Nazir Ahmad POPAL, Petitioner v. Alberto GONZALES,Attorney General of the United States; Bureau of Immigration & Customs Enforcement, Respondents.
Nazir Ahmad Popal petitions for review of an order of the Board of Immigration Appeals (BIA) ordering him deported as an aggravated felon. The government maintains that Popal's crime of conviction, Pennsylvania simple assault, is a crime of violence under 18 U.S.C. § 16(a) and therefore renders him removable. We have recently held that crimes with a mens rea of recklessness do not constitute crimes of violence. Tran v. Gonzales, 414 F.3d 464, 2005 WL 1620320 (3d Cir. July 12, 2005). As Popal's crime was a recklessness offense, he is not removable as an aggravated felon. We also reject the government's jurisdictional argument that Popal, who has fully litigated his claim before the Immigration Judge and the BIA, has somehow failed to exhaust his administrative remedies. We will therefore grant the petition for review.
Popal was born in Afghanistan in June 1981, and arrived in the United States as a refugee in June 1987. He became a lawful permanent resident in 1989, but remains a citizen of Afghanistan. In June 2002, he was convicted of simple assault, a misdemeanor, in the Court of Common Pleas of Berks County, Pennsylvania. He was sentenced to four to twenty-three months' imprisonment.
The Department of Homeland Security (DHS) served Popal with a Notice to Appear, alleging that he was removable as an aggravated felon because his assault was a crime of violence. He appeared before an Immigration Judge (IJ), who terminated the removal proceedings, finding that Pennsylvania simple assault is not a crime of violence. DHS appealed to the BIA, which reversed, holding that simple assault does in fact constitute a crime of violence, and that Popal is therefore removable. The BIA remanded the record to the IJ “to allow [Popal] to apply for any relief from removal for which he may be eligible.”
Popal had never made any application for relief from removal, beyond pressing the argument that his crime was not an aggravated felony. The IJ was thus understandably puzzled by the BIA's order of remand. He wrote:
On February 25, 2004, the Board remanded the record, sustaining the Bureau's appeal by finding that respondent's misdemeanor conviction in Pennsylvania constituted an aggravated felony “crime of violence”․ However, rather than issuing a removal order, the Board remanded the record “for further proceedings.” Since there had been no other issues before the Board, one must wonder why the Board remanded the record.

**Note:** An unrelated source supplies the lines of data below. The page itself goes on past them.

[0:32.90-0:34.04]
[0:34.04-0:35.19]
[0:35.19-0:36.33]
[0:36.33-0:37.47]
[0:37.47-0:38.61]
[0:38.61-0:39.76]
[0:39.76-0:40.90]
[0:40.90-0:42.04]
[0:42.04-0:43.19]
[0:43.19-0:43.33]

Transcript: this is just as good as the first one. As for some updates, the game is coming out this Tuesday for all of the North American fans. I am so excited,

At all events, the IJ offered Popal an opportunity to apply for withholding of removal pursuant to 8 U.S.C. § 1231(b)(3), or for protection under the Convention Against Torture. Popal declined this opportunity and asked the IJ to issue a final order of removal. The IJ obliged, entering an opinion entitled “Final Administrative Order of Removal” and explicitly stating that “the following order is the final administrative order in this case.” Upon receipt of this order, Popal timely petitioned this Court for review.
We have jurisdiction over Popal's petition for review pursuant to 8 U.S.C. § 1252(a)(1). Under the recently enacted REAL ID Act, our jurisdiction extends to “questions of law raised upon a petition for review,” including petitions for review of removal orders based on aggravated felony convictions. See REAL ID Act § 106(a)(1)(A)(iii), Pub.L. No. 109-13, 119 Stat. 231, 310 (2005), to be codified at 8 U.S.C. § 1252(a)(2)(D); see also Papageorgiou v. Gonzales, 413 F.3d 356, 358, 2005 WL 1490454, *2 (3d Cir. June 24, 2005). Prior to the REAL ID Act, our jurisdiction to review orders of removal for aggravated felonies was more limited, but even then we had jurisdiction to determine whether a petitioner's crime was in fact an aggravated felony. Drakes v. Zimski, 240 F.3d 246, 247 (3d Cir.2001); Papageorgiou, 413 F.3d at 358, 2005 WL 1490454 at *2.

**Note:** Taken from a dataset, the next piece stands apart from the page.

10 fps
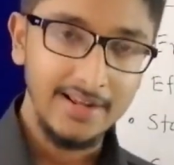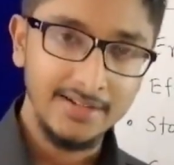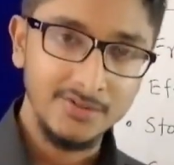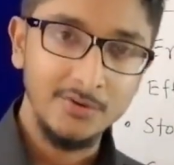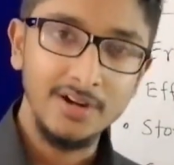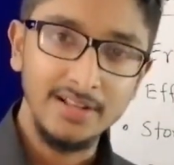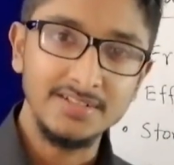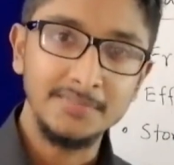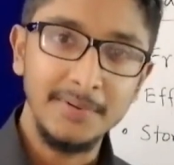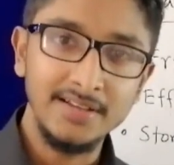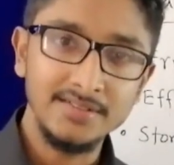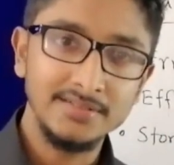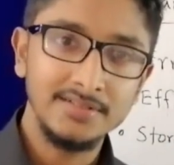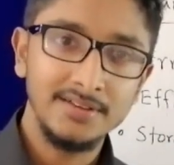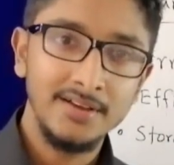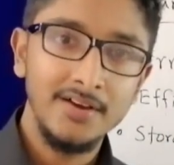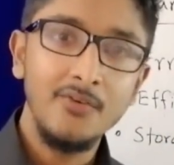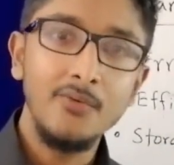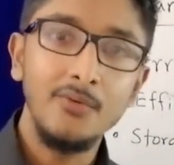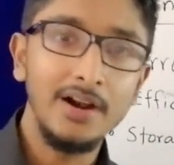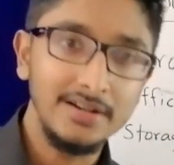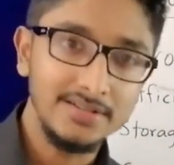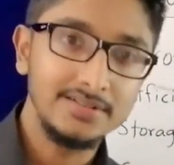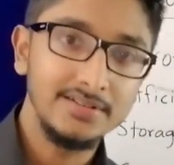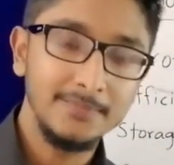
takes only the space once.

The government argues, however, that we lack jurisdiction because Popal has failed to exhaust his administrative remedies. The argument is that, as Popal failed to appeal the IJ's second, final order to the BIA, he failed to exhaust all administrative remedies that were available to him. See 8 U.S.C. § 1252(d) (“A court may review a final order of removal only if-(1) the alien has exhausted all administrative remedies available to the alien as of right․”).1
In general, this requirement means that an alien who does not appeal an IJ's order to the BIA cannot challenge that order in a petition for review. See, e.g., Yi v. Maugans, 24 F.3d 500, 503-04 (3d Cir.1994); Alleyne v. INS, 879 F.2d 1177, 1182 (3d Cir.1989). Popal sensibly argues that these cases are inapplicable, because the BIA had already considered his claim in reversing the IJ's initial decision to terminate removal proceedings. Because the BIA fully considered the only issue that Popal has ever raised-before the IJ, before the BIA, or in his petition for review-it would be absurd to expect him to appeal the IJ's decision for a second round of BIA review.

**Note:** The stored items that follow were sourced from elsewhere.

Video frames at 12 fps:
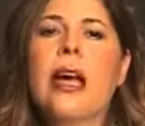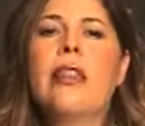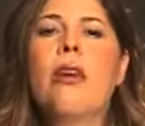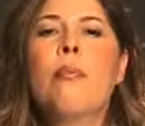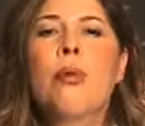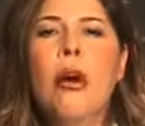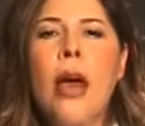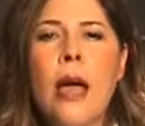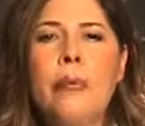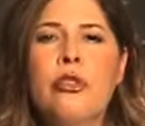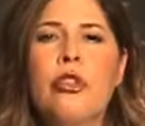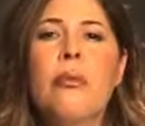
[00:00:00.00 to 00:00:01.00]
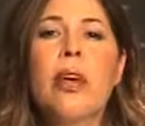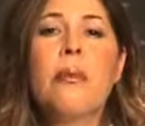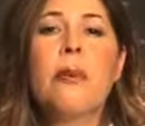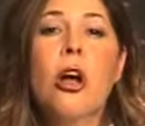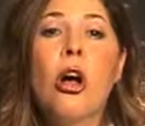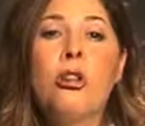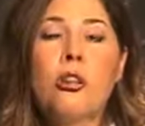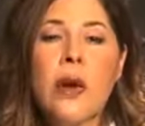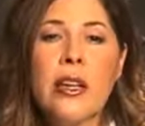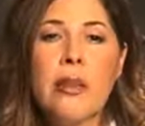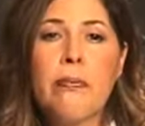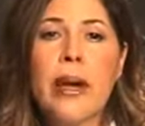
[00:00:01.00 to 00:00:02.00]
that perhaps your baby also
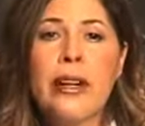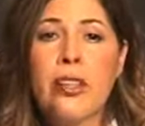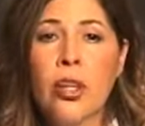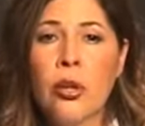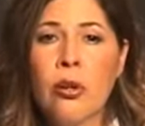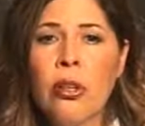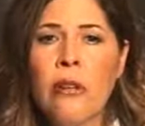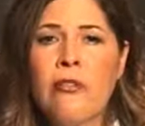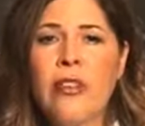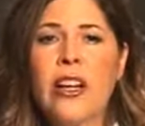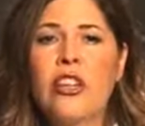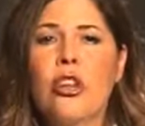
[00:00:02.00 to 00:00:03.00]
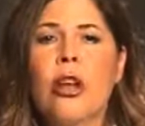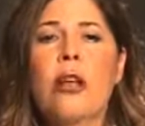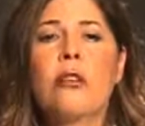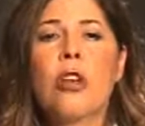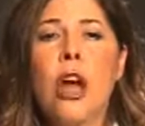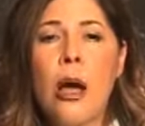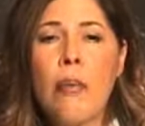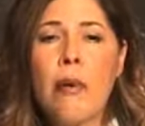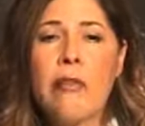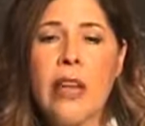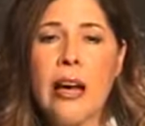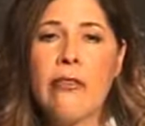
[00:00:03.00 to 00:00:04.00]
has a bacterial infection on top
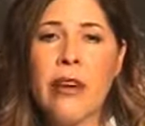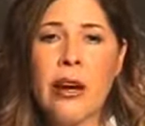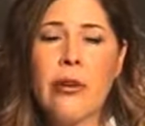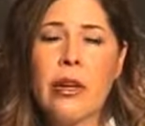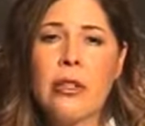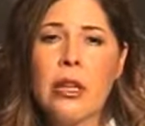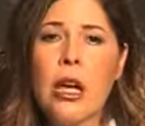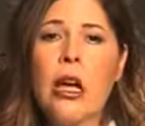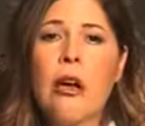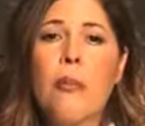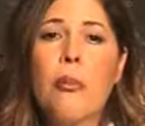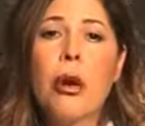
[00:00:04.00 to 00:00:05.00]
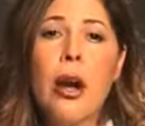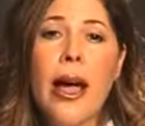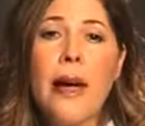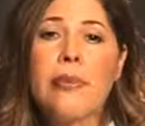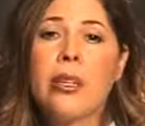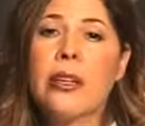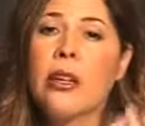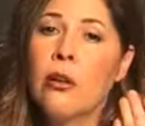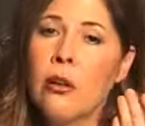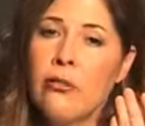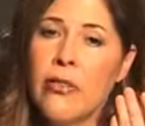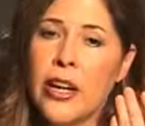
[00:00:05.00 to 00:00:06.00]
of that virus, perhaps an
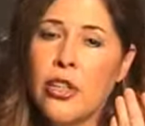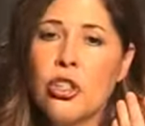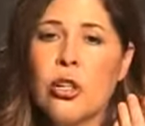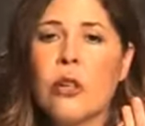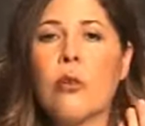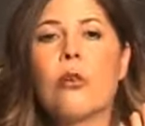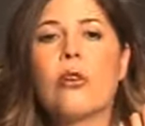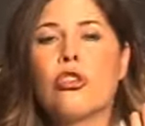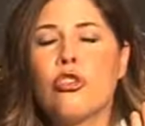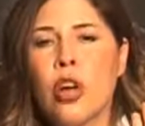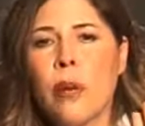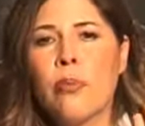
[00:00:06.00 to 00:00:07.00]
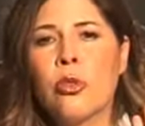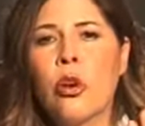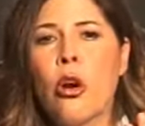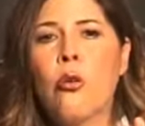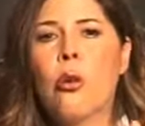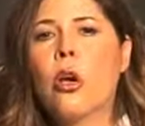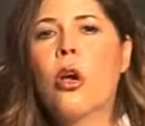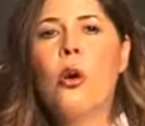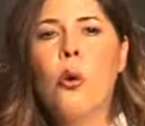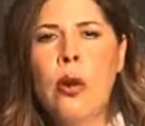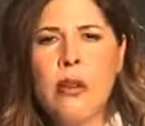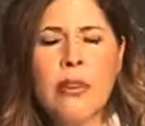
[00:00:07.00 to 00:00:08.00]
ear infection or strep throat
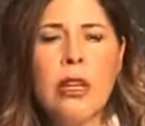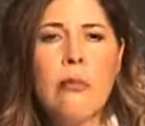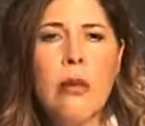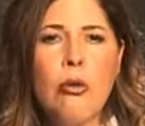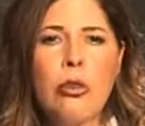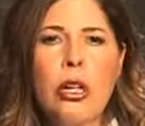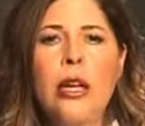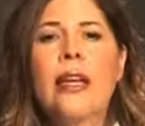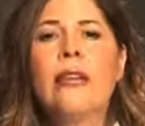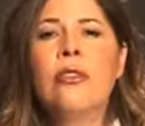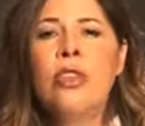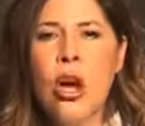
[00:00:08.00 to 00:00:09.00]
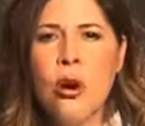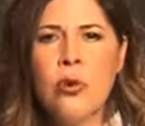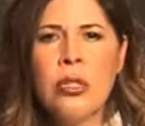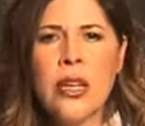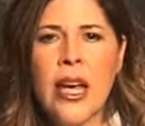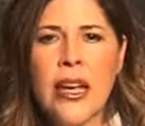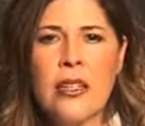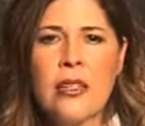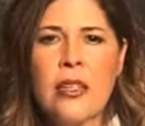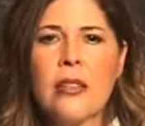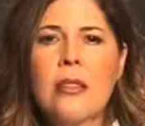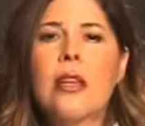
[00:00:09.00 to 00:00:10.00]
or even pneumonia. In those
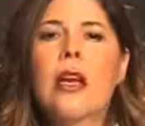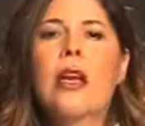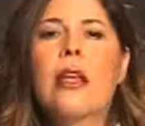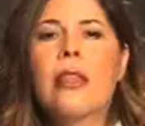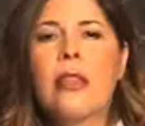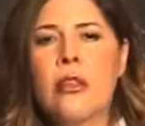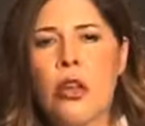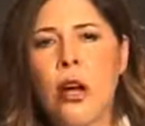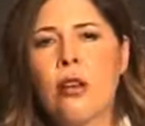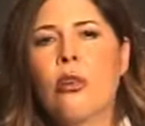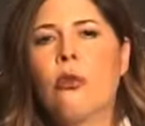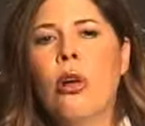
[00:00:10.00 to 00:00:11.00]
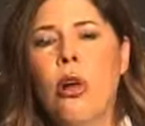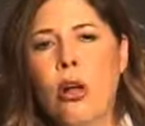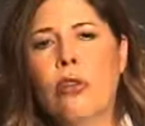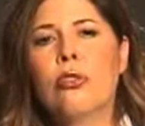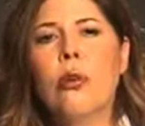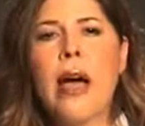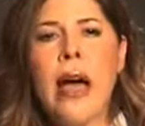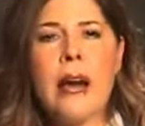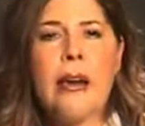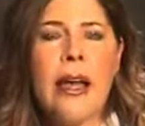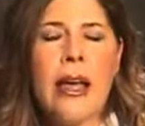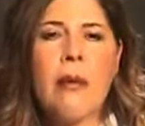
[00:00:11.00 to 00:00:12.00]
cases, the doctor will also add
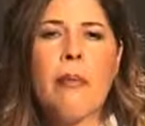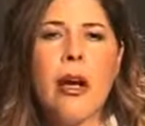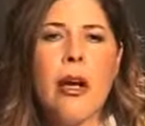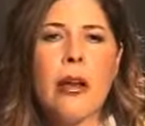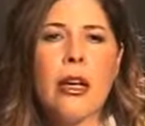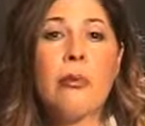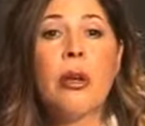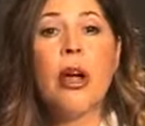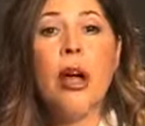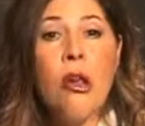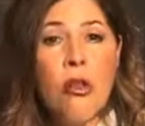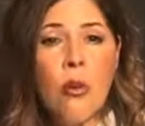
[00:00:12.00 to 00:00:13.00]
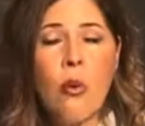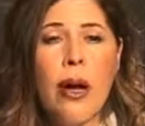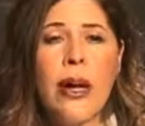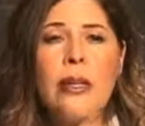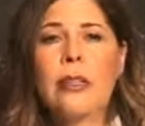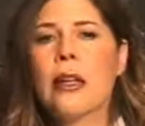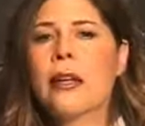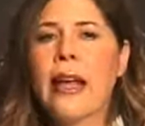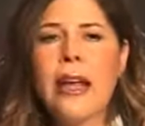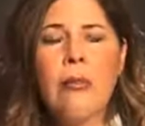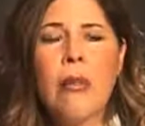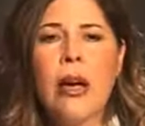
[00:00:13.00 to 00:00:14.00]
an antibiotic, but otherwise an
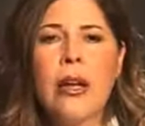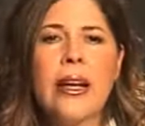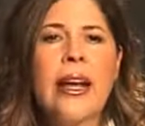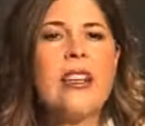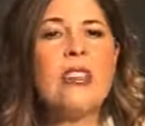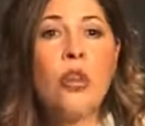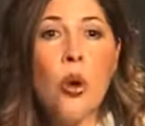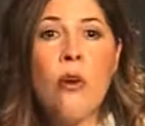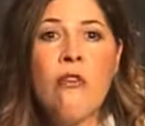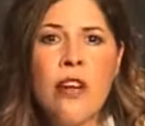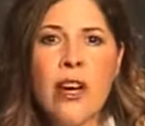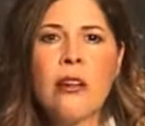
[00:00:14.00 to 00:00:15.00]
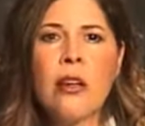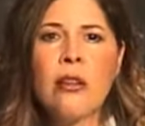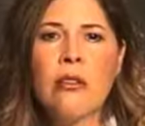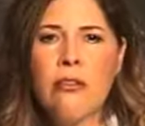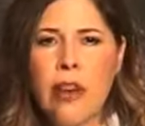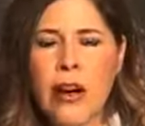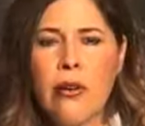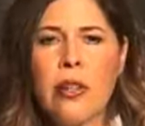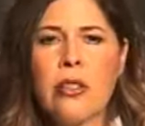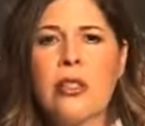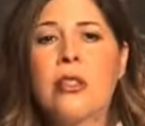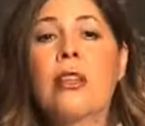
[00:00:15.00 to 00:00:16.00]
antibiotic has no effect on the
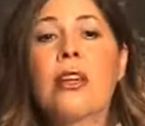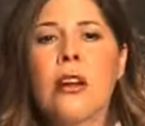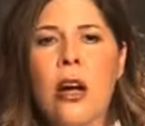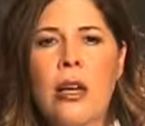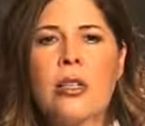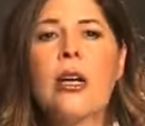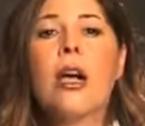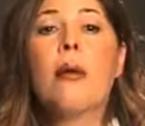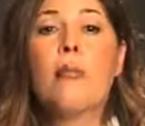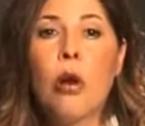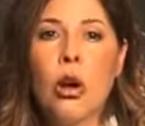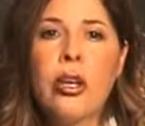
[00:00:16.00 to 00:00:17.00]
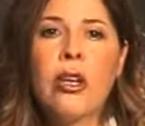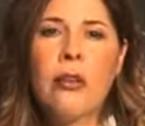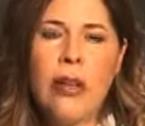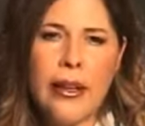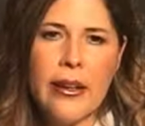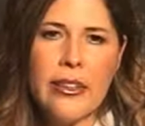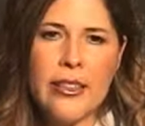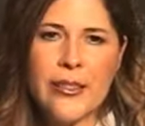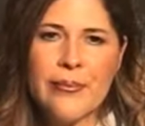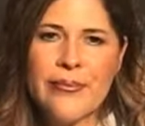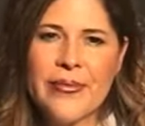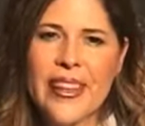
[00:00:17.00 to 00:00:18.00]
viruses that cause bronchiolitis.
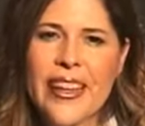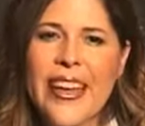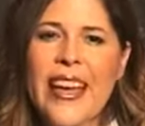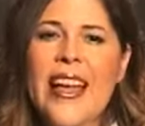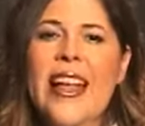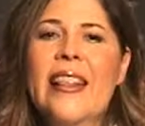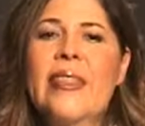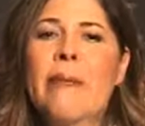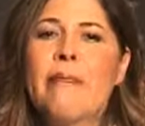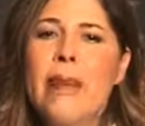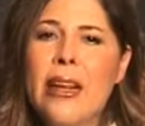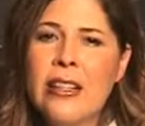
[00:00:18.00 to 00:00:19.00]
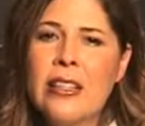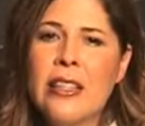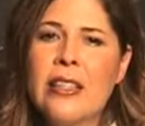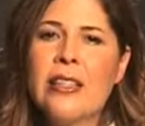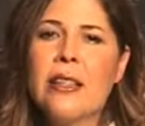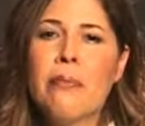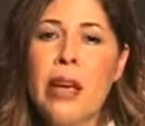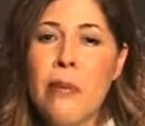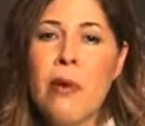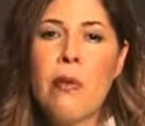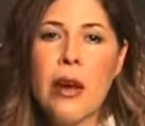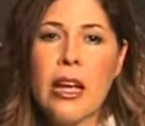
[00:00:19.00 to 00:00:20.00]
The medicines that may
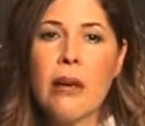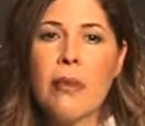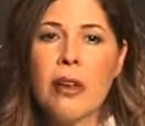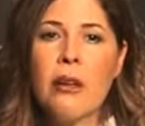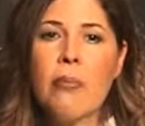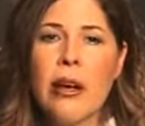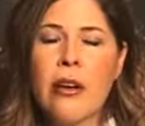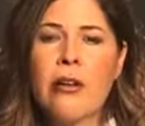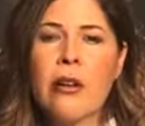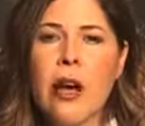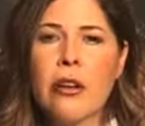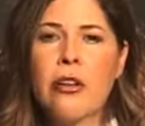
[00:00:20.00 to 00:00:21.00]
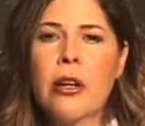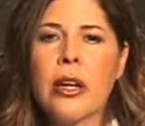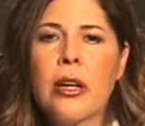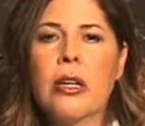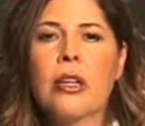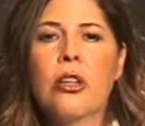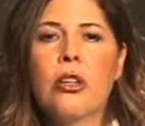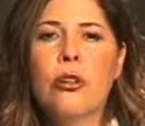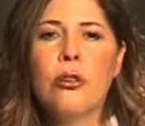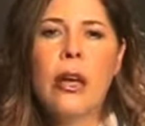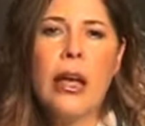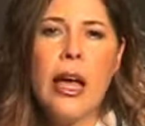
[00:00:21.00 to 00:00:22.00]
be recommended by your doctor can
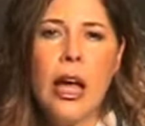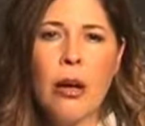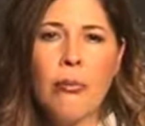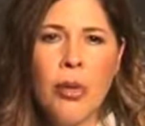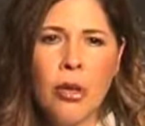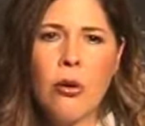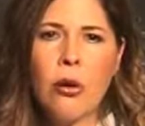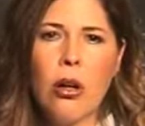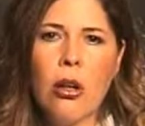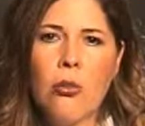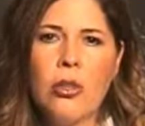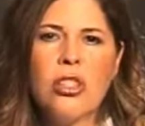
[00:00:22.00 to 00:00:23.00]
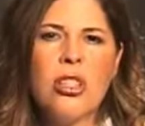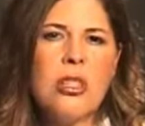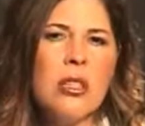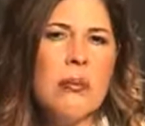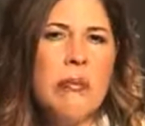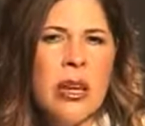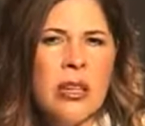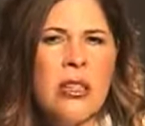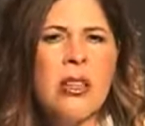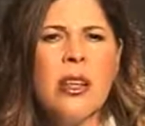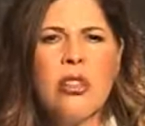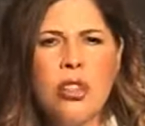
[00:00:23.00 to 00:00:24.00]
include albuterol, which is a
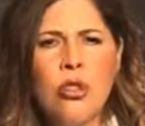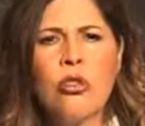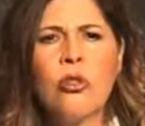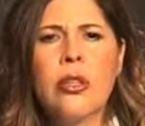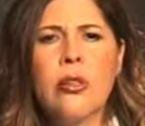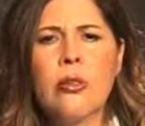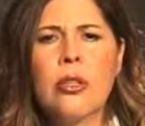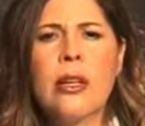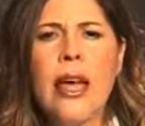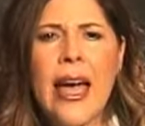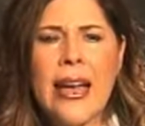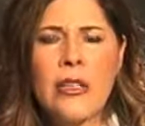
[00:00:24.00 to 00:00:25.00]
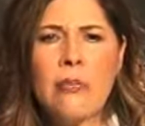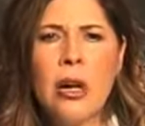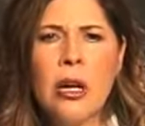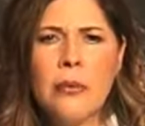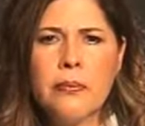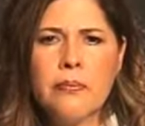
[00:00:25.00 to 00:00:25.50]
medicine that's usually used in asthma,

The government reads this argument as one of futility, and contends that futility is generally no defense to the failure to exhaust. See Theodoropoulos v. INS, 358 F.3d 162, 172-73 (2d Cir.2004). We agree that the exhaustion requirement of 8 U.S.C. § 1252(d) is jurisdictional, and that there is no general futility exception. Duvall v. Elwood, 336 F.3d 228, 234 (3d Cir.2003).2 Indeed, the fact that the BIA has considered and rejected the petitioner's argument in another case will not normally excuse a petitioner's failure to raise it in his own appeal to the BIA. See Sousa v. INS, 226 F.3d 28, 32 (1st Cir.2000) (“[M]erely because the agency has previously rejected an argument is no basis for failing to make the claim in one's own case.”). An alien must exhaust all administrative remedies available to him, even if he reasonably predicts that these remedies are unlikely to do him any good.
But Popal's argument is not based on a prediction of futility. Instead, he contends that he did in fact exhaust all remedies available to him: the BIA considered all of his arguments against removal when it heard DHS's appeal of the IJ's original order. The IJ's second order was not a separate decision that could be appealed to the BIA. It was a mere ministerial act, taken to effectuate the unmistakable judgment of the BIA as indicated by its decision granting DHS's appeal.
We agree with Popal. The IJ's “final administrative order” made no new findings of fact or conclusions of law, and considered no issues that had not been decided by the BIA. Instead, it simply implemented the BIA's decision. Normally, the BIA itself would have entered an order of removal in these circumstances, but here the Board remanded to the IJ “to allow the respondent to apply for any relief from removal for which he may be eligible.” As Popal did not apply for any such relief, he is now in effect petitioning for review of the BIA's decision finding him removable.
None of the purposes of exhaustion would be served by a further appeal to the BIA. The issues have been fairly presented to, and fully adjudicated by, the BIA. There are no factual allegations or legal arguments before us that were not raised before the BIA. Judicial economy would not be served by requiring Popal to take a second, essentially frivolous appeal to the BIA raising the same issues that the Board had already rejected in Popal's own case. Nor would the congressional purpose of preventing unjustified delay in removal cases, see Massieu v. Reno, 91 F.3d 416, 421-22 (3d Cir.1996), be advanced by interposing a second and wholly repetitive appeal to the BIA.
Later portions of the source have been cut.